YOUR GOAL:
An exact reproduction of the data below is expected, free of images.

INPUT FOR THIS TASK:
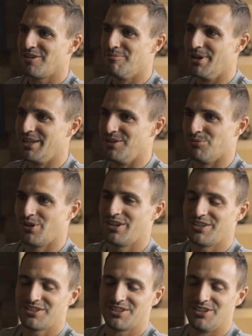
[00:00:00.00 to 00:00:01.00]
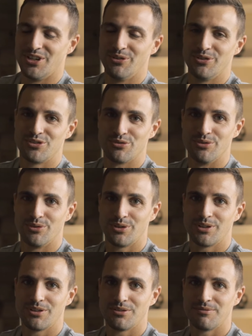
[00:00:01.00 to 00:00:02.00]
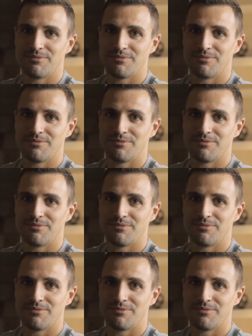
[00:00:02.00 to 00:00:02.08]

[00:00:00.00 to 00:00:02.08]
but he wanted us to know the truth.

TASK ANSWER:
[00:00:00.00 to 00:00:01.00]
[00:00:01.00 to 00:00:02.00]
[00:00:02.00 to 00:00:02.08]

[00:00:00.00 to 00:00:02.08]
but he wanted us to know the truth.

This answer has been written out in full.